Anthropic – firma znana z rozwijania zaawansowanych modeli AI Claude – wchodzi na poważnie w sektor bezpieczeństwa narodowego USA. A skoro w grę wchodzą tajne operacje, wywiad i analiza zagrożeń – to i Claude musiał dostać wersję z plakietką „tylko dla wtajemniczonych”.
Poznajcie Claude Gov – specjalną linię modeli sztucznej inteligencji zaprojektowaną wyłącznie dla klientów z sektora bezpieczeństwa narodowego USA. Modele te, jak zapewnia Anthropic, są już wdrażane na najwyższych szczeblach i zostały stworzone na podstawie bezpośrednich konsultacji z agencjami rządowymi. Innymi słowy – to AI skrojona na miarę, szyta przez rzemieślnika, a nie ściągnięta z półki.

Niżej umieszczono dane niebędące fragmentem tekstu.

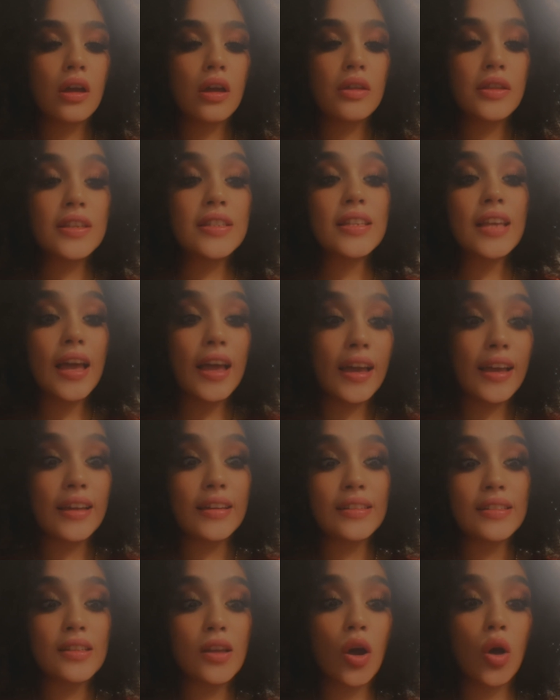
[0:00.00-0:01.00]
This
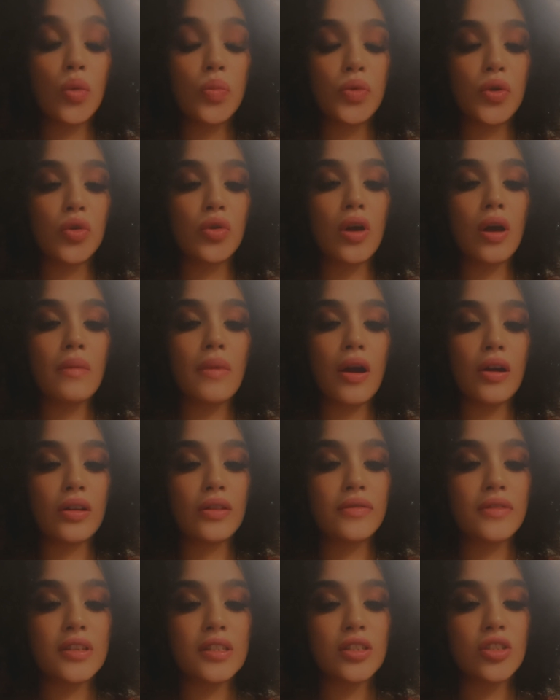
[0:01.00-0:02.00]
has helped you come out
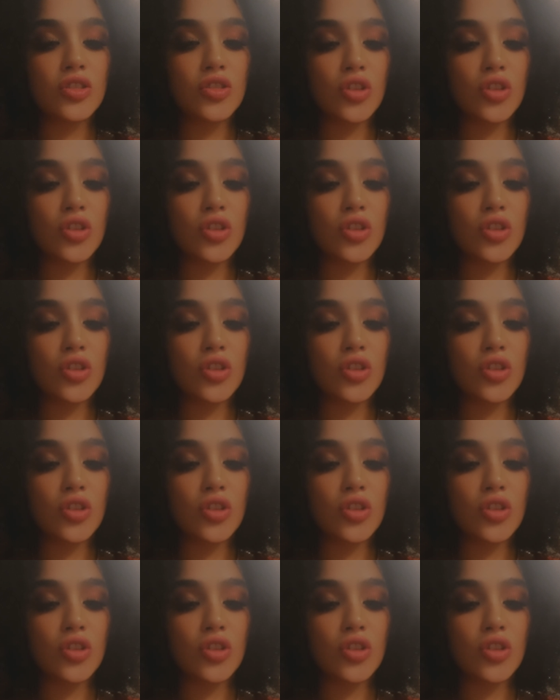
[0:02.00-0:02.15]
of thisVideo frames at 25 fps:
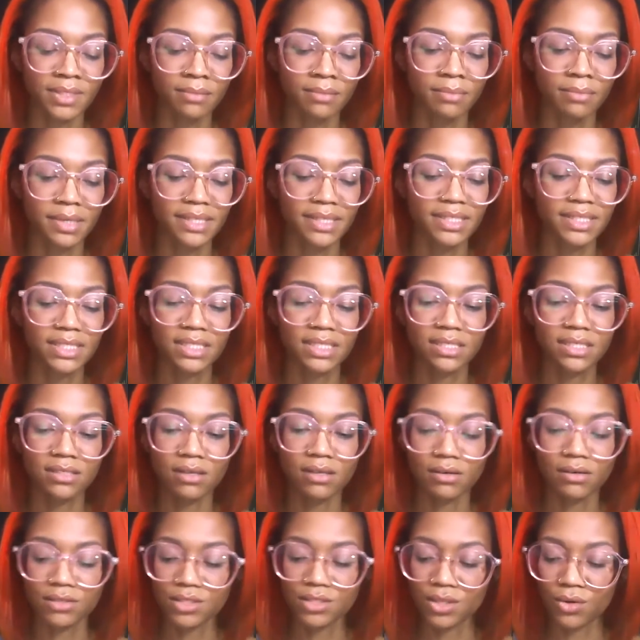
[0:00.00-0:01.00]
but this is
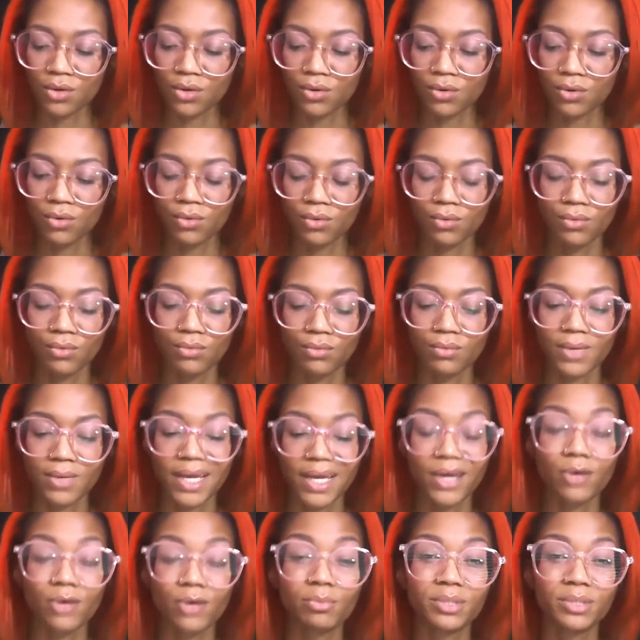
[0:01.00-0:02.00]
also
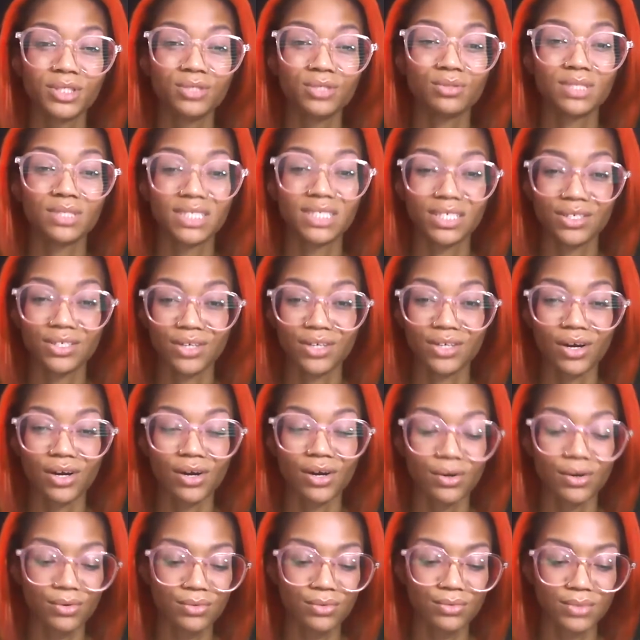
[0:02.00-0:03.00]
helping you see your
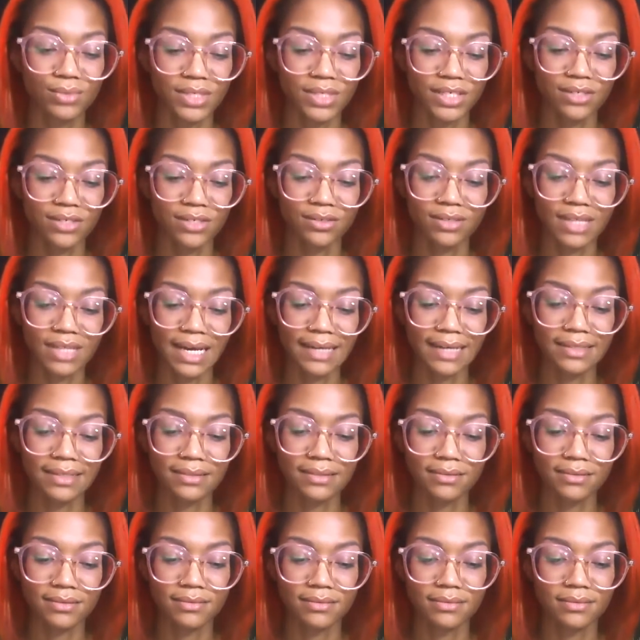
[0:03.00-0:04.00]
own inner light
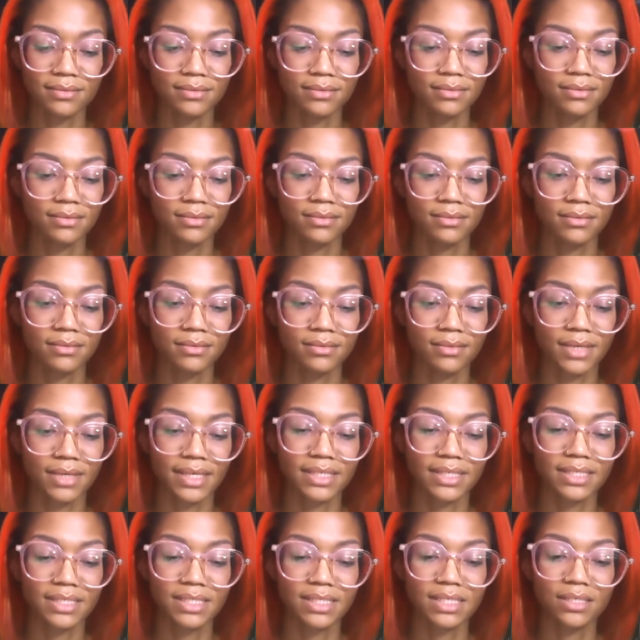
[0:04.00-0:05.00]

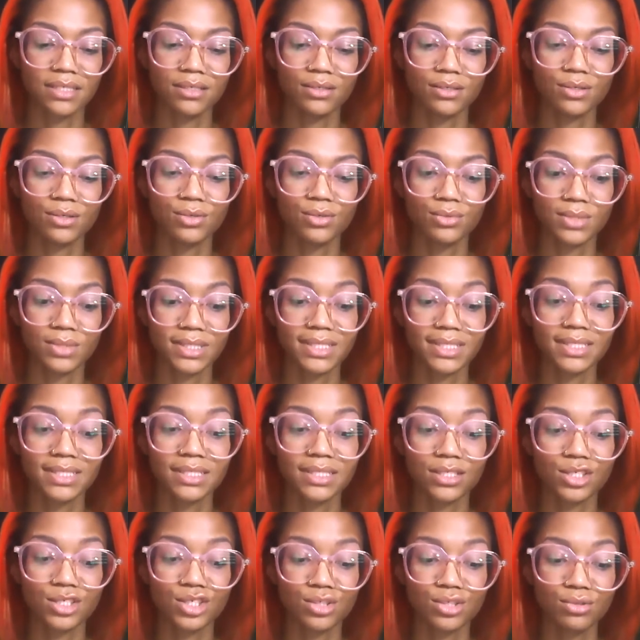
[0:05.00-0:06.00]
right seeing who it is
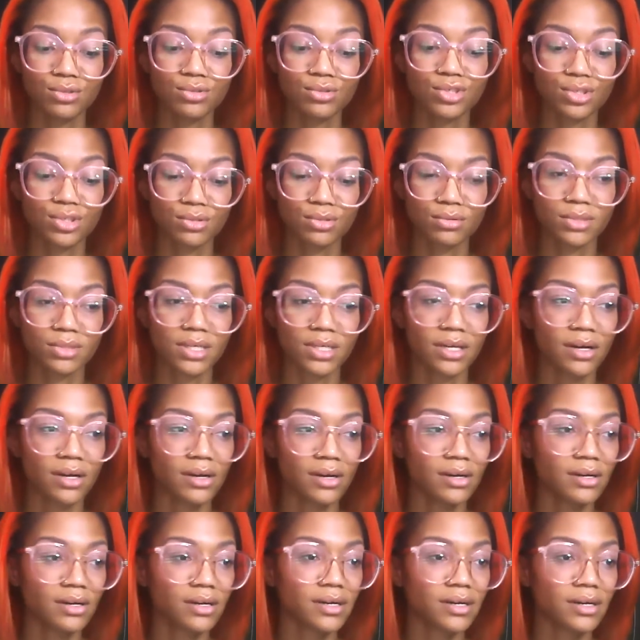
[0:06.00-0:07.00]
that you truly
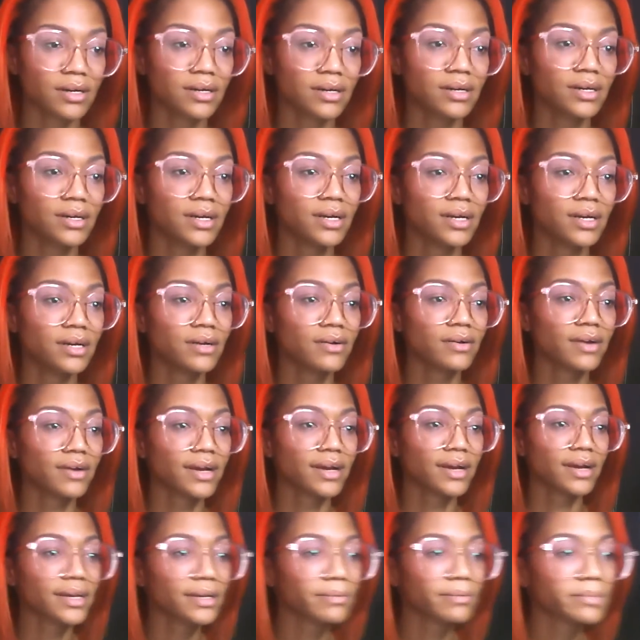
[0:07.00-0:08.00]
are
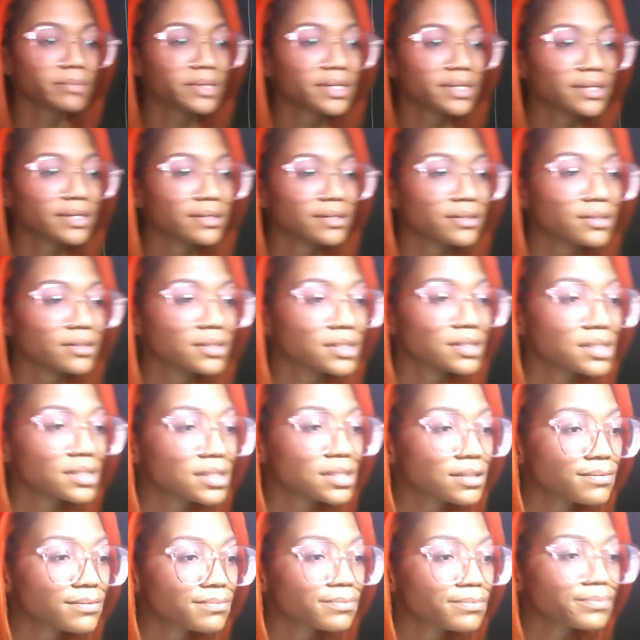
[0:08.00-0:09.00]
right
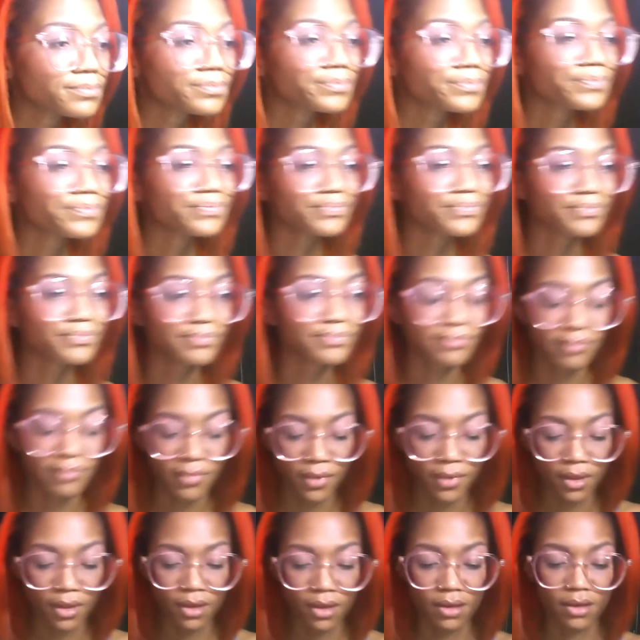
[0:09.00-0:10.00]
because
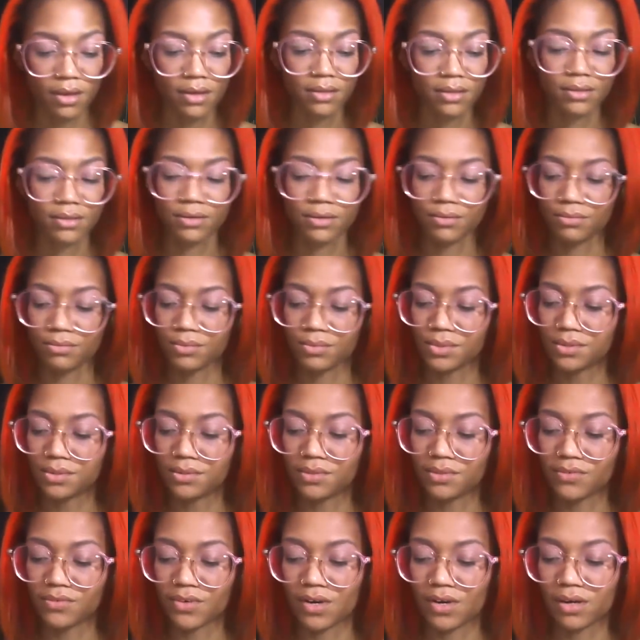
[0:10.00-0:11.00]
yeah the wheel
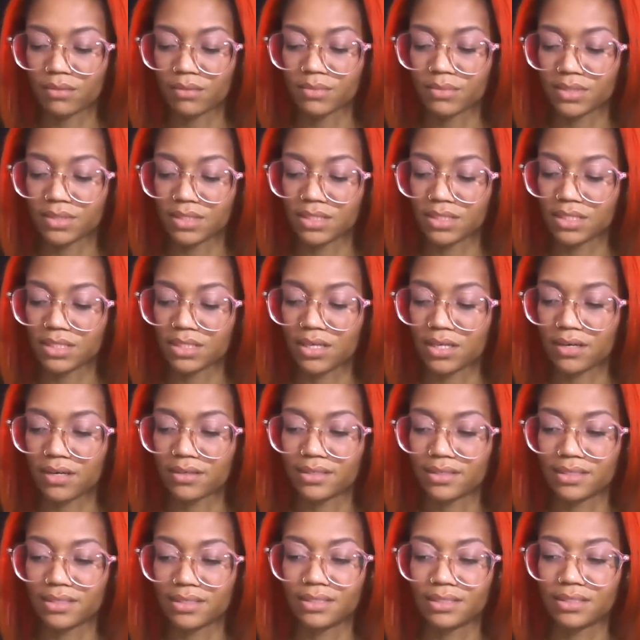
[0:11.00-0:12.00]
of karma is
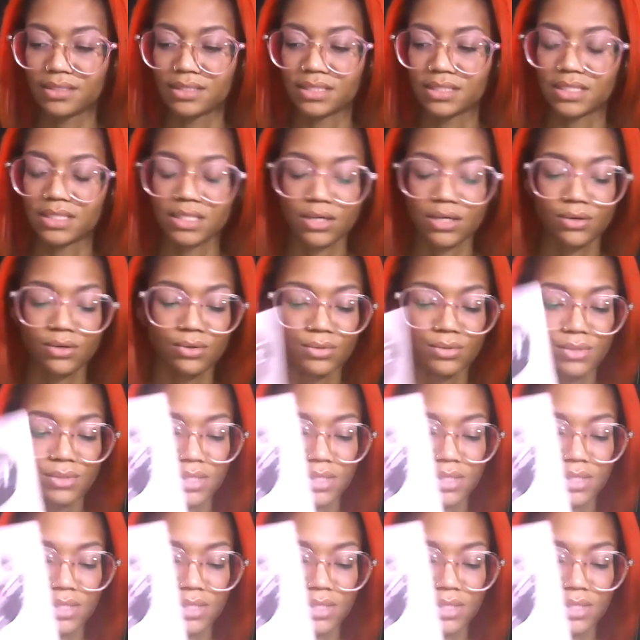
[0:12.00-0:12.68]
turning so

Na co mogą liczyć użytkownicy w mundurach i garniturach z plakietką „Top Secret”? Oto krótka lista:
- Lepsze rozumienie dokumentów wywiadowczych i militarnych
- Większa biegłość w językach i dialektach istotnych dla działań bezpieczeństwa
- Więcej swobody w pracy z materiałami tajnymi (czyli mniej odmów, więcej odpowiedzi)
- Precyzyjniejsze analizy danych z zakresu cyberbezpieczeństwa
To nie tylko aktualizacja do Claude’a z dopiskiem „Pro Max Security Edition”. To deklaracja: AI może wspierać demokracje i ich instytucje bez kompromisu w zakresie bezpieczeństwa i etyki. I choć brzmi to jak fraza z przemówienia na forum ONZ, Anthropic faktycznie od początku kreśli swoją misję jako „transformacyjną, ale bezpieczną”.
No dobrze – mamy więc AI, która analizuje zagrożenia z precyzją snajpera. Ale kto zadba, żeby nie wpadła w niepowołane ręce albo – co gorsza – nie zaczęła działać przeciwko intencjom twórców?
Na scenę wchodzi Richard Fontaine.
Ten pan, na co dzień szef think-tanku Center for a New American Security, został właśnie nowym członkiem Long-Term Benefit Trust (LTBT) – niezależnego ciała doradczego Anthropic. Trust nie posiada udziałów w firmie (czytaj: nie chodzi o pieniądze), ale ma realny wpływ na decyzje strategiczne. Może wybierać członków zarządu, doradzać kierownictwu i przypominać, że AI to nie tylko algorytmy – to także odpowiedzialność.
Fontaine ma CV, które mogłoby wypełnić połowę książki telefonicznej Waszyngtonu: Rada Bezpieczeństwa Narodowego, Departament Stanu, Kapitol i cztery lata w Defense Policy Board. Krótko mówiąc – facet wie, gdzie leży granica między technologią a geopolityką. I jak jej nie przekroczyć w złym kierunku.
Jak mówi Buddy Shah, przewodniczący LTBT: „Richard wnosi kluczową perspektywę w czasach, gdy potężne systemy AI mają coraz większy wpływ na globalne bezpieczeństwo”. Z kolei CEO Anthropic, Dario Amodei, dorzuca: „Demokratyczne państwa muszą prowadzić w rozwoju odpowiedzialnej AI – to klucz do globalnej stabilizacji.”
Fontaine nie owija w bawełnę: „Transformacyjna AI to nie science fiction – to coś, co już dziś wpływa na nasze bezpieczeństwo, miejsca pracy i relacje społeczne. Firmy muszą brać to na poważnie. I Anthropic to robi.”
Zarówno Claude Gov, jak i nowy skład LTBT pokazują, że Anthropic gra w grę długoterminową. I choć ta rozgrywka to nie kolejna wersja „Call of Duty”, stawka jest równie wysoka: bezpieczeństwo, demokracja i to, czy sztuczna inteligencja będzie naszym sojusznikiem, a nie zagrożeniem.